Das Sicherheitskonzept hat also funktioniert – wenngleich auf Kosten derer, die zu spät reinwollten sowie einiger Schausteller. „Wir sind schon seit einer Stunde hier und haben für Bändchen im Bierzelt bezahlt, aber können nicht rein“, sagte ein Besucher aus Leeds. Während der Brite es mit Humor nahm, zeigten manche ihre Wut und Frustration den Einsatzkräften ganz offen.

Hunderte Besucher kamen am Feiertag nicht mehr auf den Wasen – weil der wegen Überfüllung gesperrt werden musste. Foto: Fotoagentur Stuttgart/Andreas Rosar

Zu dem Sicherheitskonzept zählt auch, dass „der Platz nicht überfüllt sein muss, wenn die Maximalkapazität erreicht ist“, so Stefanie Hirrle von in.Stuttgart.

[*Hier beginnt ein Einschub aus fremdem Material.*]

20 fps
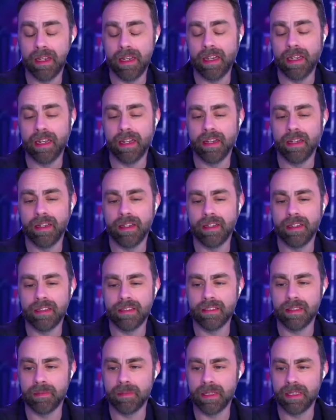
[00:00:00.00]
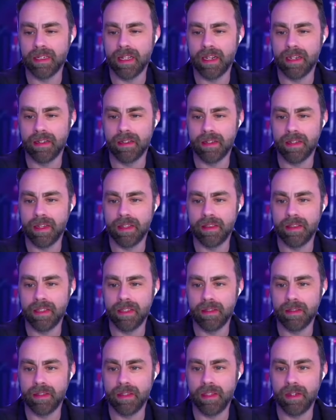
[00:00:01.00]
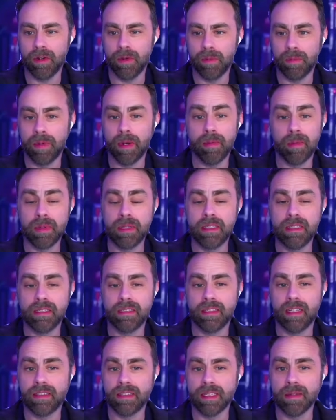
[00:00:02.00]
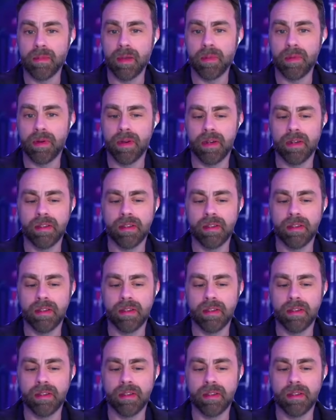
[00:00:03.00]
And that's something that I think, you know, probably sets them apart.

Der Fotograf Andreas Rosar schildert es detailliert: „Am Ausgang bei der Fruchtsäule war es wirklich sehr voll, auch wenn man noch durchlaufen konnte. Aber schon ein paar Meter weiter bei den Schießbuden war kaum was los.“

Der 3. Oktober verlief zum Glück ohne Massenpanik oder Verletzte. Denn neben der Zahl der Besuchenden auf dem Festgelände ist es für die Sicherheit auch entscheidend, dass viele von ihnen über Ausgänge und Fluchtwege wieder wegkommen. Den besten Beweis aber, dass Stuttgart richtig gehandelt hat, lieferte laut einer abschließenden Bewertung des Cannstatter Volksfests mit der Presse ausgerechnet München: Dort will man künftig vom Stuttgarter Sicherheitskonzept lernen. In.Stuttgart zufolge interessiere sich die Wiesn dafür, wie der Reservierungswechsel in den Stuttgarter Zelten geregelt sei – vermutlich um den in München starren Wechsel zeitlich zu entzerren, wie es in Stuttgart bereits praktiziert wird.

Besucherzahlen

Mobilfunkdaten
Bei den von für diesen Beitrag verwendeten Zahlen handelt es sich um anonyme und aggregierte Mobilfunkdaten des Netzbetreibers Vodafone. Sie wurden auf Grundlage des Vodafone-Marktanteils in Stuttgart (20%) hochgerechnet. Es können also keine Rückschlüsse auf einzelne Personen gezogen werden und bei den Zahlen handelt es sich nicht allein um Vodafone-Kunden. Die Daten zeigen die stündlichen Besucherzahlen zu bestimmten Zeitpunkten. Erfasst werden nur Mobiltelefone, die mindestens eine halbe Stunde im Umfeld des Cannstatter Wasen in Betrieb waren.

Grenzen
Die Zahlen sind nicht ganz exakt, etwa weil entlang des Wasengeländes zwei stark befahrene Straßen verlaufen und sich in unmittelbarer Nähe zwei U-Bahn-Stationen befinden. Die rund 18 000 Konzertbesucher (Schleyerhalle und Porsche-Arena) sind aus den Zahlen vom 3. Oktober jedoch größtenteils herausgerechnet.